«Le boycott, c'est du terrorisme économique!», fulmine Avi Elkayam, un homme d'affaires israélien qui dirige l'association des industriels de Mishor Adoumim, une colonie juive de Cisjordanie.

Même s'il reconnaît que ce boycott «n'a qu'un impact minime» sur les affaires, M. Elkayam s'inquiète pour l'avenir.

Avec l'ambition de préparer l'avènement d'un Etat indépendant, l'Autorité palestinienne organise un boycottage des produits provenant des 120 implantations juives de Cisjordanie occupée, une décision qui a l'assentiment de la «rue palestinienne».

L'Autorité envisage aussi de sanctionner les Palestiniens qui continueraient d'aller travailler dans les colonies après le 1er janvier prochain, une mesure beaucoup moins populaire.

Le Premier ministre israélien Benyamin Nétanyahou a fustigé l'appel au boycott, jugeant que «malgré nos efforts pour développer une paix économique, les Palestiniens prennent des décisions qui vont à l'encontre avant tout de leurs intérêts».

Avec ses 300 industries, la zone industrielle de Mishor Adoumim fournit plus de 3.000 emplois aux Palestiniens de la région sur les 22.000 travaillant dans des entreprises israéliennes en Cisjordanie.

Avi Elkayam, 35 ans, dirige une société de confiserie avec un chiffre d'affaires d'un million de shekels (200 000 euros), dont 5% proviennent des Territoires palestiniens.

«Nous savons comment contourner ce boycottage, en changeant les étiquettes sur nos produits, par exemple», explique-t-il, assurant qu'aucune entreprise de Mishor Adoumim n'a fermé à cause de l'embargo palestinien.

Mais quand on évoque l'assèchement de la main d'oeuvre palestinienne, il s'emporte: «Depuis 20 ans, nous sommes ensemble ici, Palestiniens et Israéliens, pourquoi vouloir tenter de briser cette coexistence?»

Une responsable de l'entreprise voisine, qui préfère garder l'anonymat, ne cache pas ses craintes.

Elle vend ses produits dans le monde entier, parfois avec des étiquettes affichant une autre provenance que celle de son usine de Cisjordanie afin de contourner les campagnes internationales de boycott.

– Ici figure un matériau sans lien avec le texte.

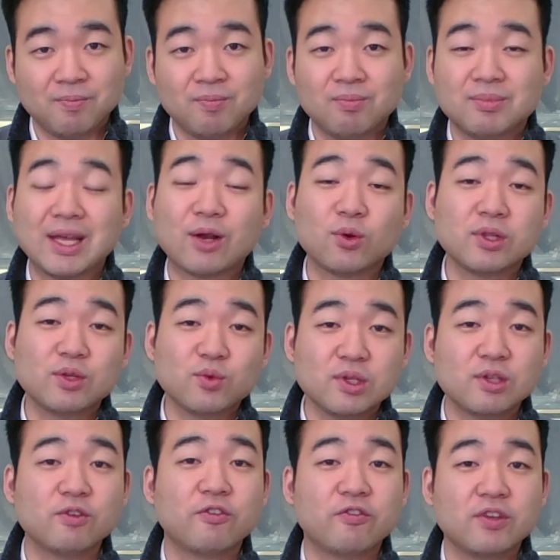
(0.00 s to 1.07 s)
Not only will
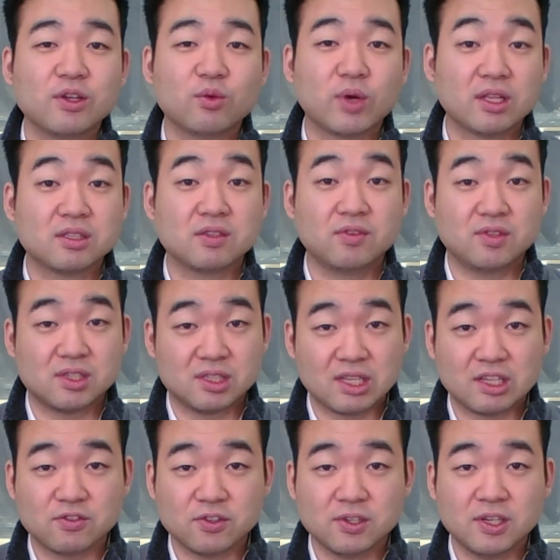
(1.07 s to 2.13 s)
you feel relatively
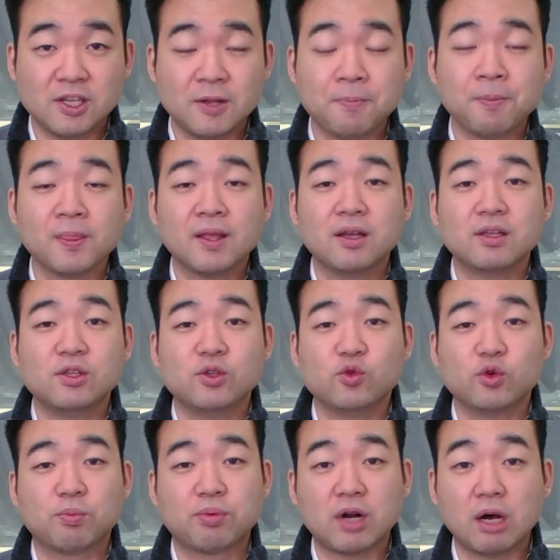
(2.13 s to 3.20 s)
successful in it, you
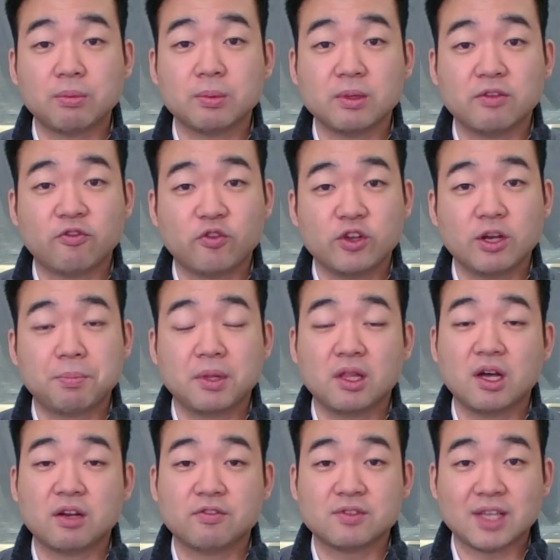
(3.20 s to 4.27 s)
will probably free up a
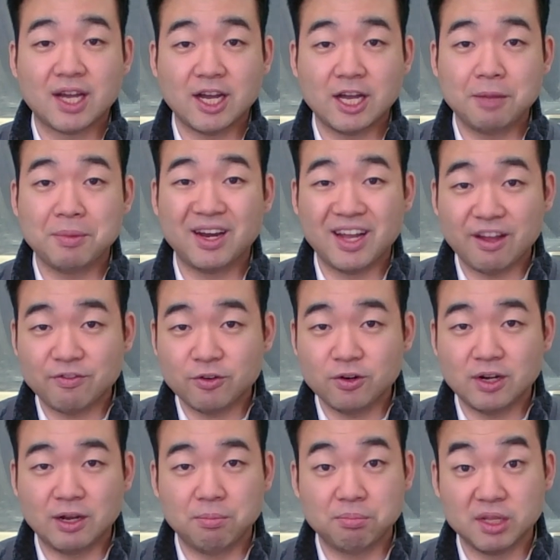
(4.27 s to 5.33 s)
lot of time and effort
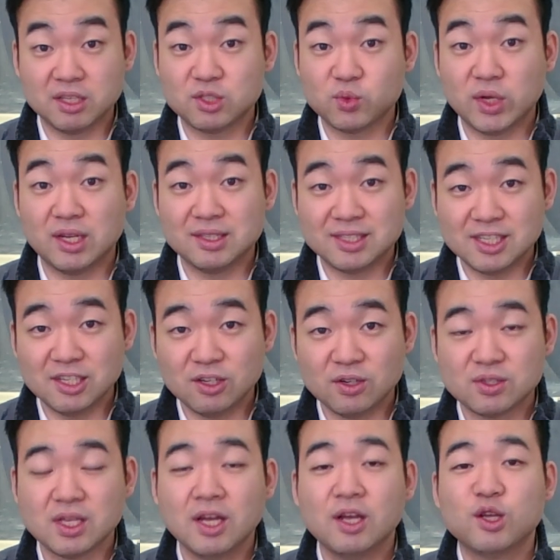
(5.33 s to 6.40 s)
and blood, sweat, and
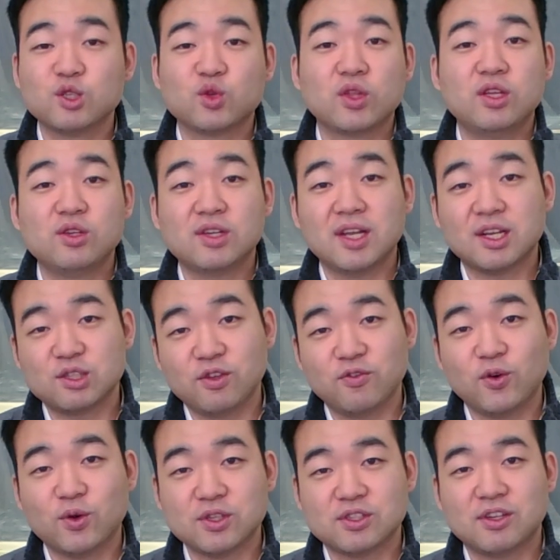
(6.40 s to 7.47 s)
tears so that you can actually
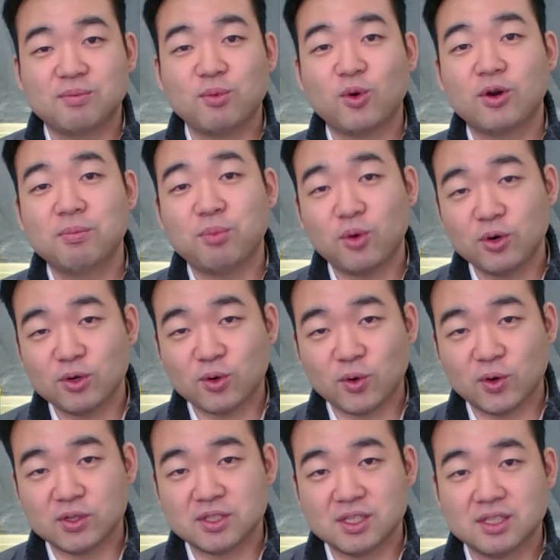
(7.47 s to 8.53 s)
focus on more important
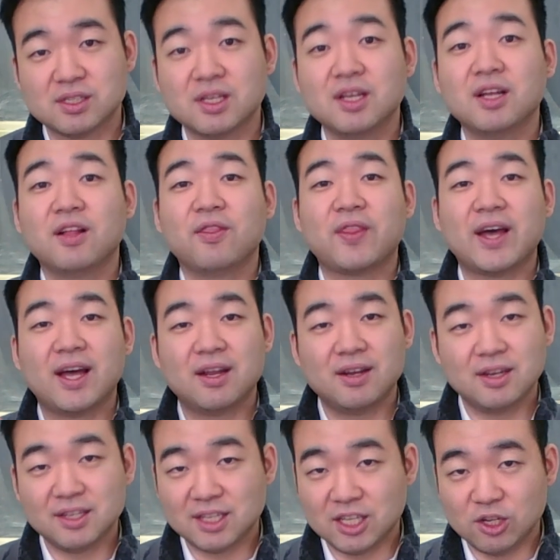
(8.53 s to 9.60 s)
courses that
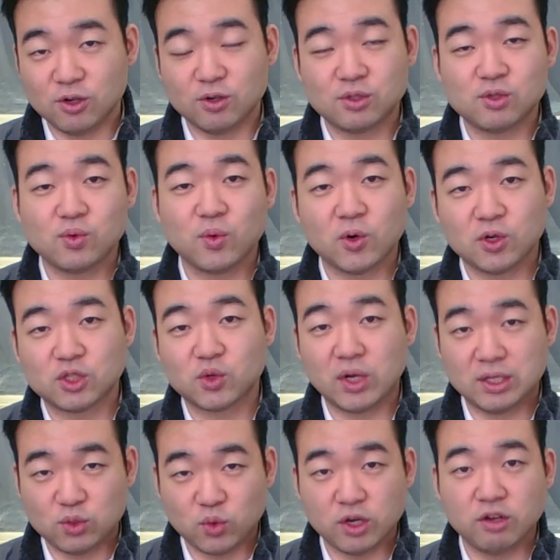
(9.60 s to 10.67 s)
gear towards grade
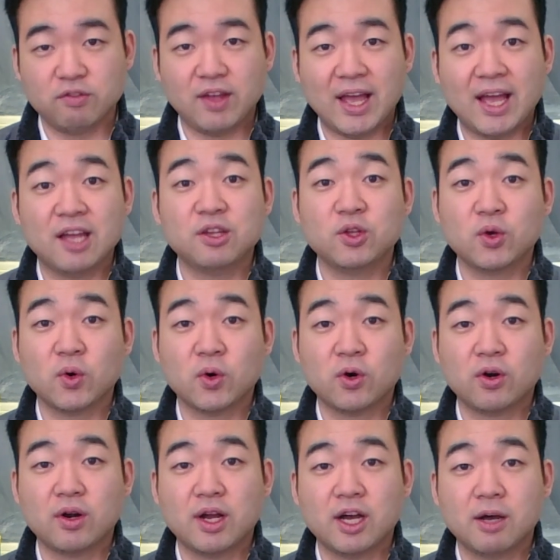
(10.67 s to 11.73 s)
12 and
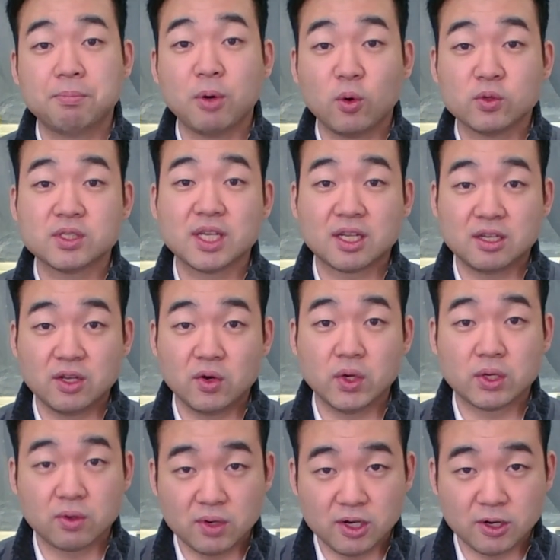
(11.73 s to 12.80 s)
your post-secondary
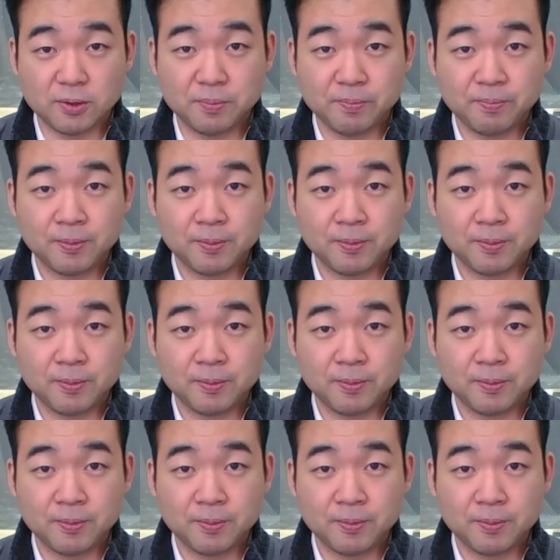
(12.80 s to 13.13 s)
career.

Les colonies sont considérées comme illégales par la communauté internationale.

Plus de 200 Palestiniens, en majorité de Jéricho, se rendent chaque matin dans cette usine.

«Nous dépendons de ces Palestiniens pour la fabrications de nos produits et ils dépendent de nous pour nourrir leurs familles», précise-t-elle.

Au supermarché Rami Lévy, dans la colonie du Gush Etzion, près de Bethléem, troisième magasin de cette chaîne installé en Cisjordanie, les clients palestiniens côtoient les Israéliens, en majorité des colons venus des implantations voisines.

Le directeur du supermarché, Ovadia Lévy, dont plus de la moitié des 110 employés sont des Palestiniens, est confiant: «Ils continueront d'acheter chez nous car les prix sont attractifs, il y a un plus grand choix de produits que chez eux», assure-t-il.

Il est convaincu que les premières victimes du boycottage seront les Palestiniens eux-mêmes.

«Ils ont besoin de nourrir leurs enfants, l'Autorité palestinienne ne leur offre aucune alternative», souligne-t-il.

C'est ce que pense Moussa Johar, un Palestinien de 55 ans, habitant d'un village voisin, qui déclare: «Personne ne va me dire comment je vais gagner ma vie».

«Nous ne faisons pas de politique, nous voulons continuer à pouvoir ramener de l'argent à la maison et ce n'est pas l'Autorité palestinienne qui va me nourrir», argue cet ouvrier du BTP.